▶ [Problem details]: Leaving out the pictures, transcribe all of the records faithfully.
[Task material Boundary: Start]
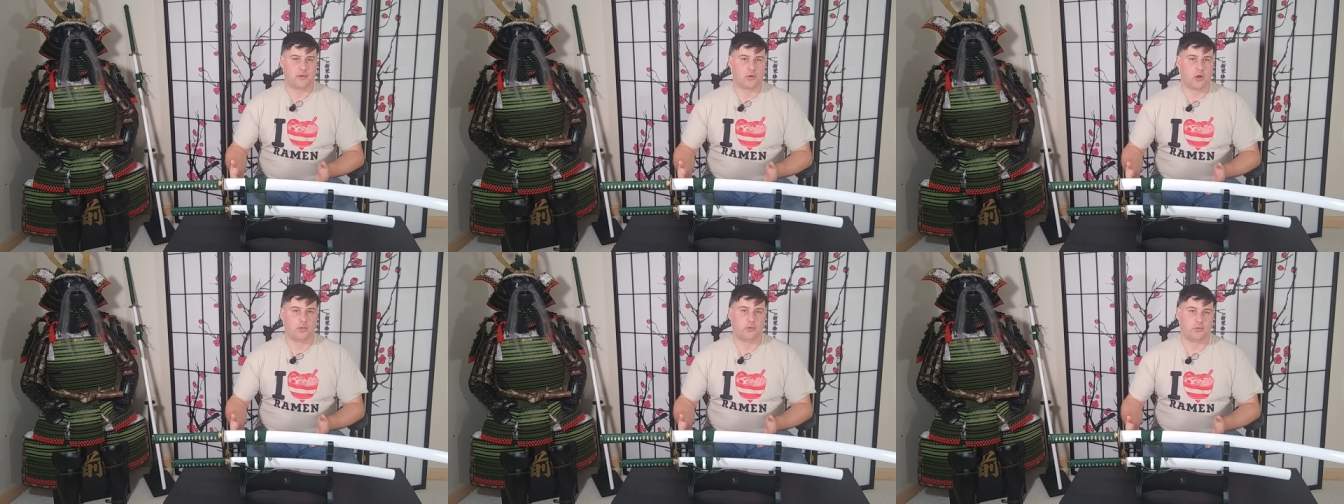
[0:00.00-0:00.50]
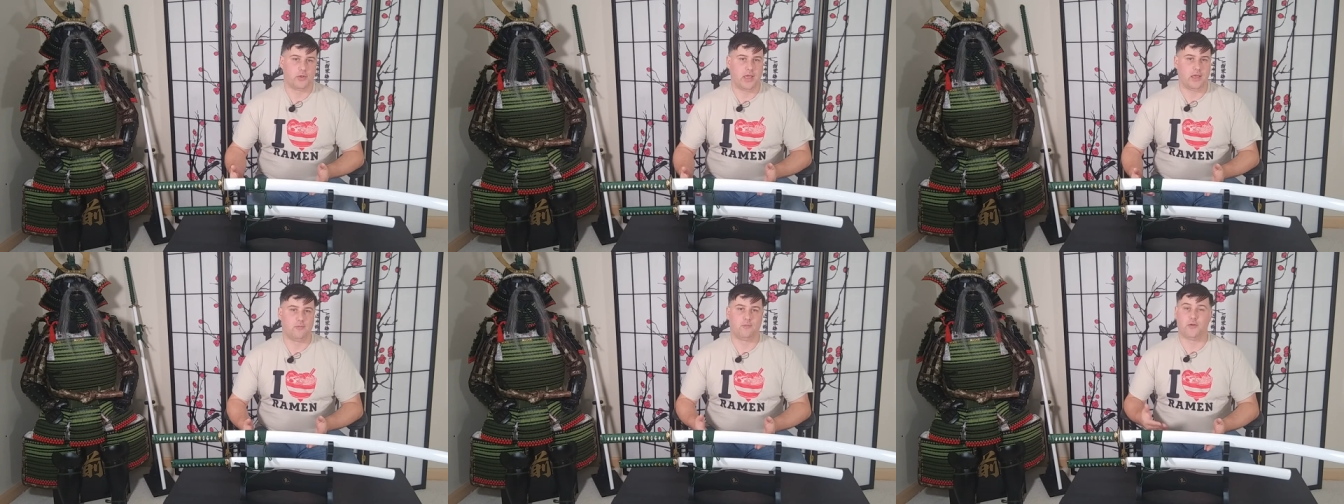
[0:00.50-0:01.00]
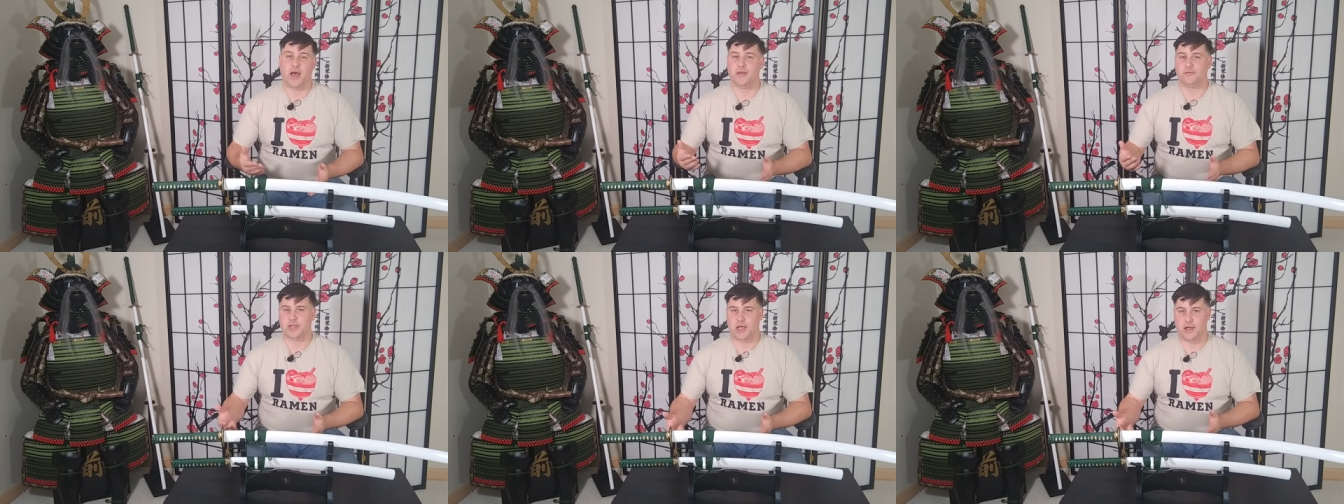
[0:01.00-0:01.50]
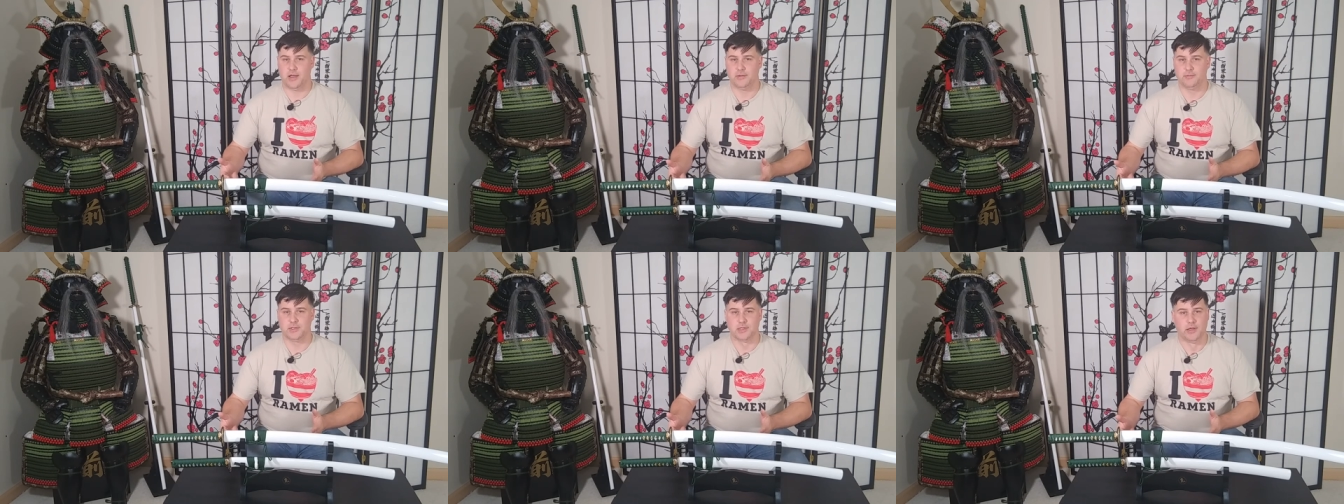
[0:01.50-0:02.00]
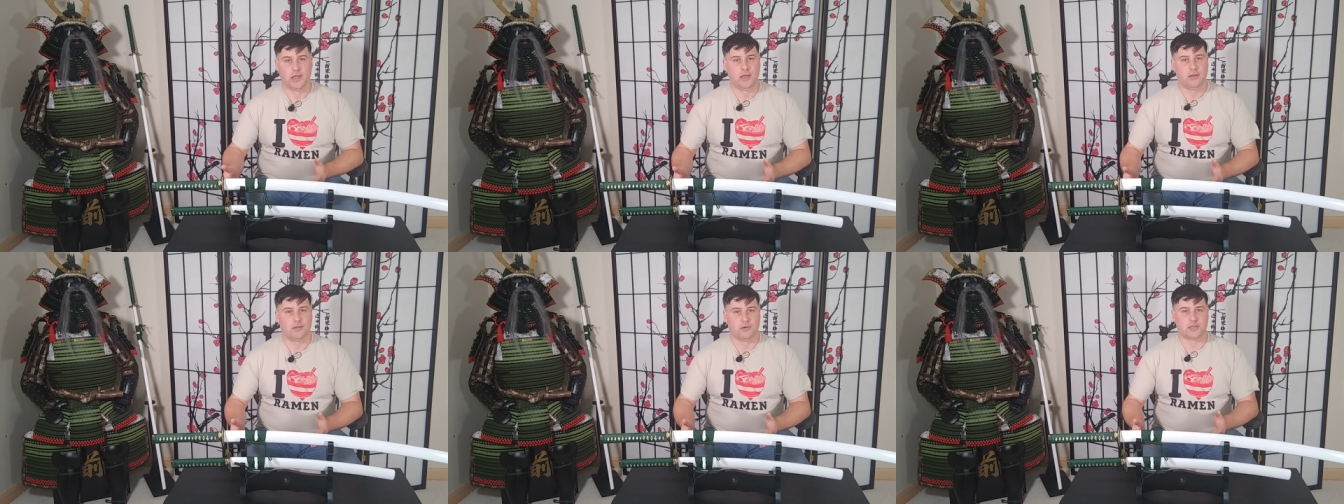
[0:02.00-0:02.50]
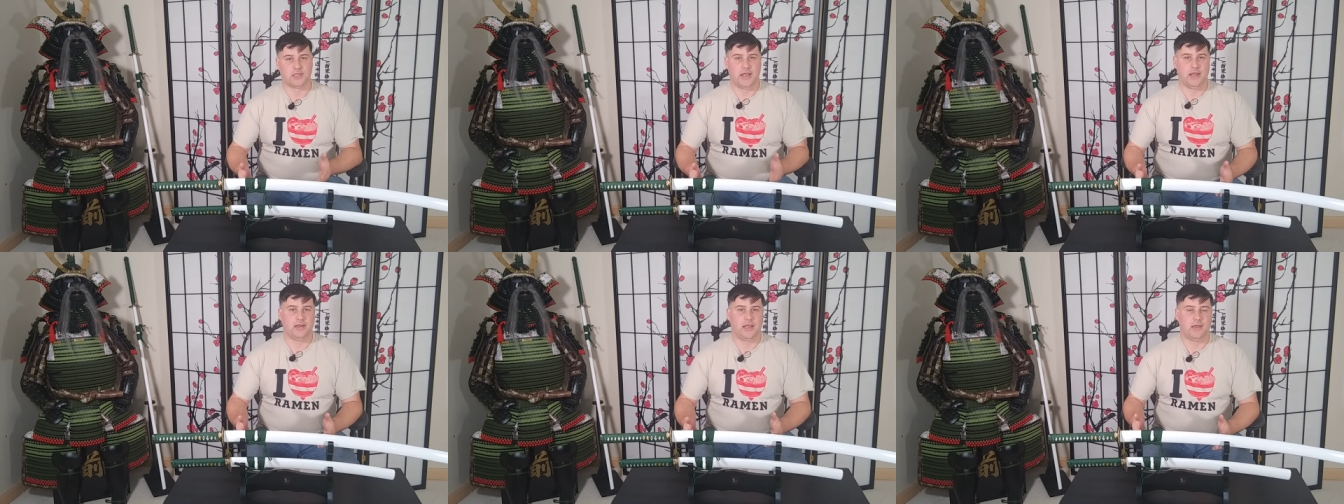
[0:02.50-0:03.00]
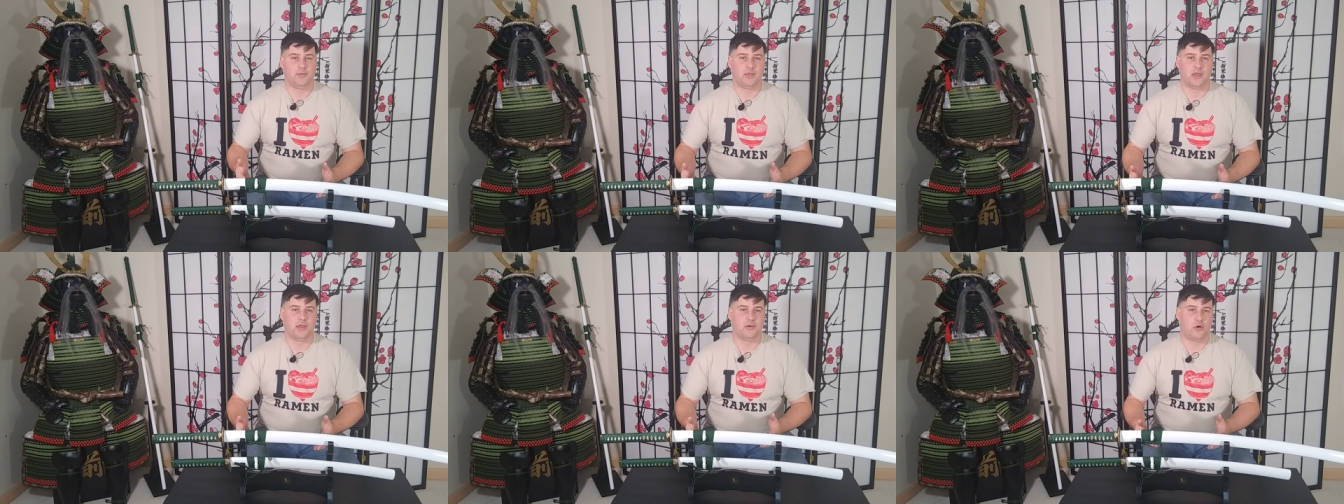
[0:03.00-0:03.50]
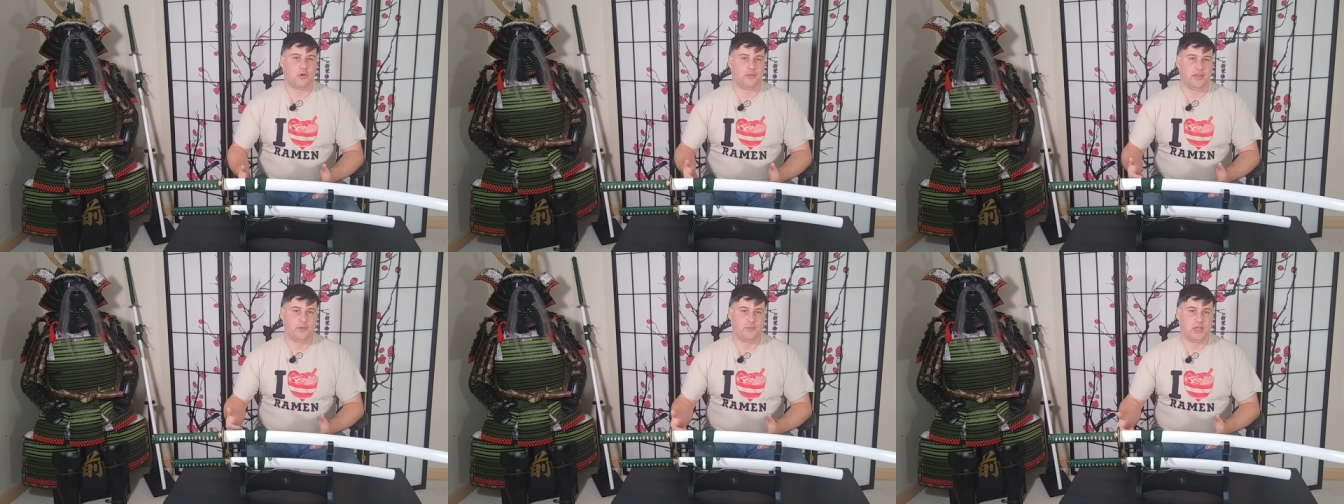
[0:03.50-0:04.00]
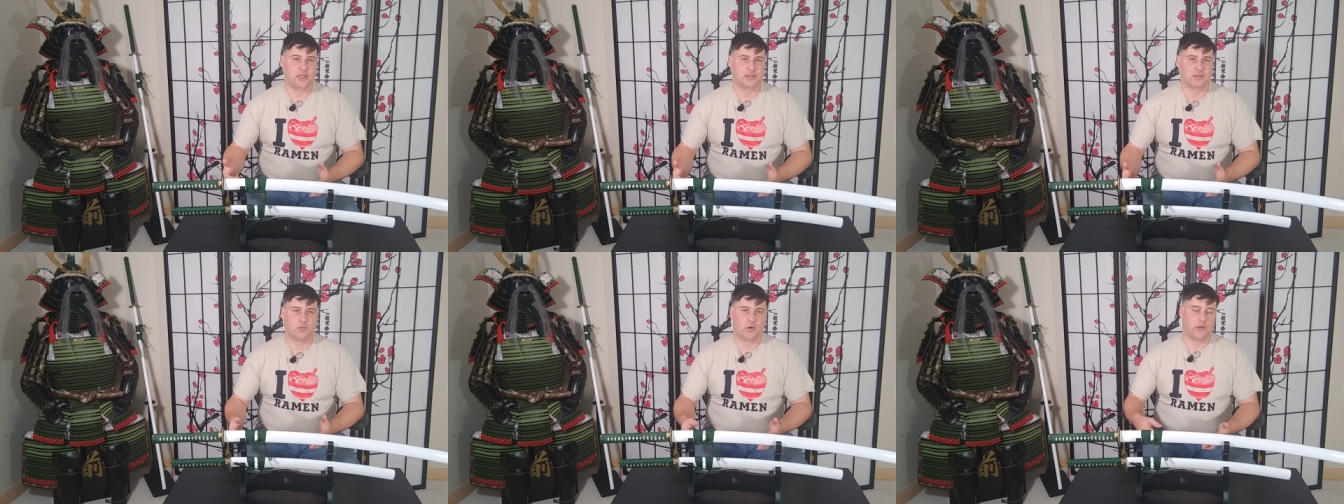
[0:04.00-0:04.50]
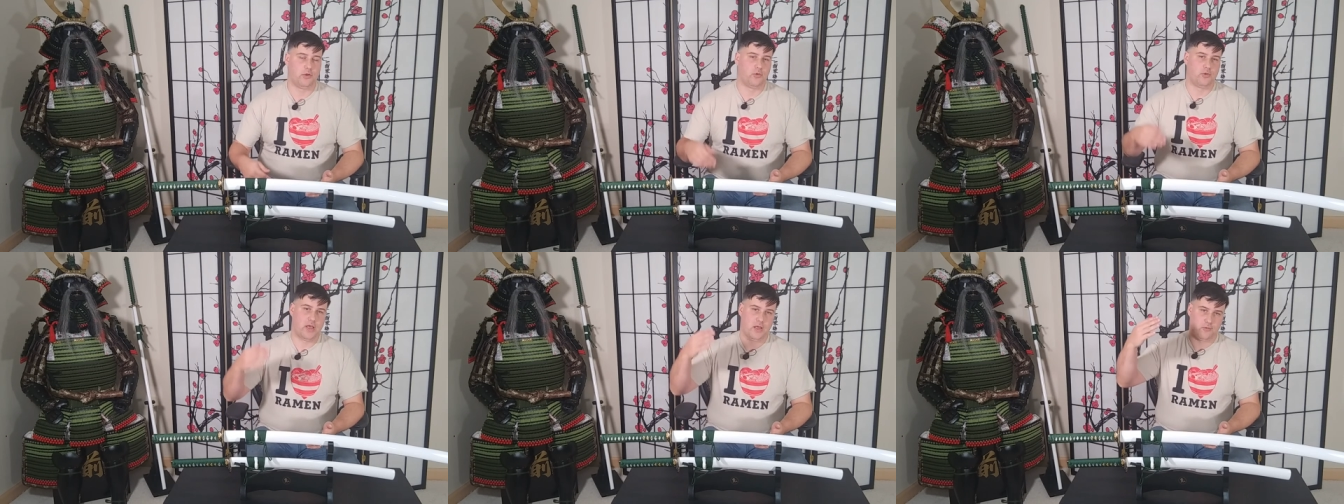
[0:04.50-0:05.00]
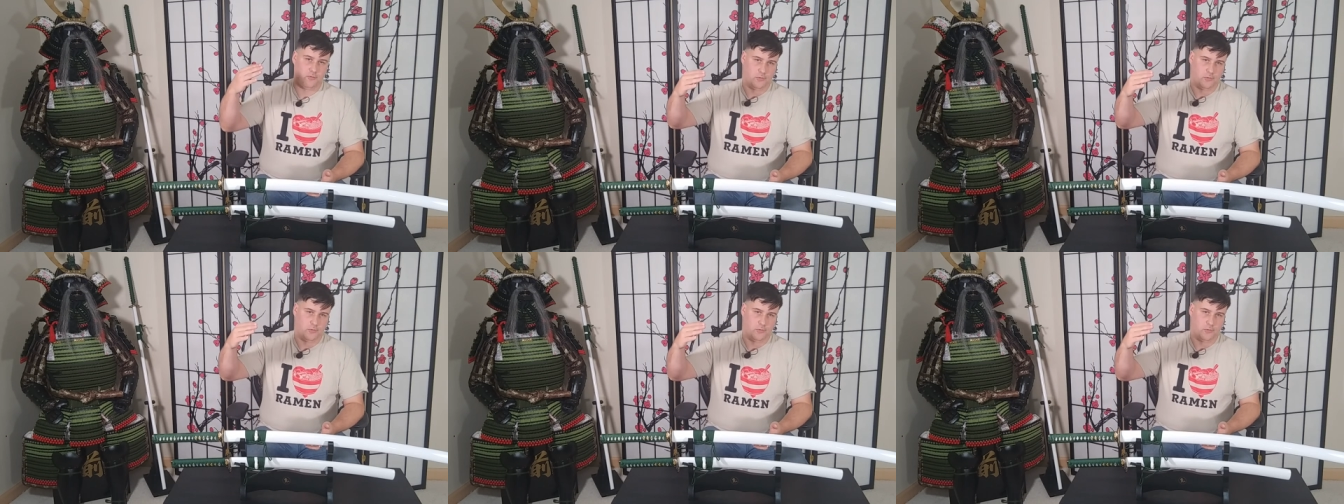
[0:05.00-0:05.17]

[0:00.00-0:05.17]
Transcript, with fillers: I've gone through the game five times. There's an end game thing called the Abyss, where you go down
[Task material Boundary: End]
▶ [Response area]:
[0:00.00-0:00.50]
[0:00.50-0:01.00]
[0:01.00-0:01.50]
[0:01.50-0:02.00]
[0:02.00-0:02.50]
[0:02.50-0:03.00]
[0:03.00-0:03.50]
[0:03.50-0:04.00]
[0:04.00-0:04.50]
[0:04.50-0:05.00]
[0:05.00-0:05.17]

[0:00.00-0:05.17]
Transcript, with fillers: I've gone through the game five times. There's an end game thing called the Abyss, where you go down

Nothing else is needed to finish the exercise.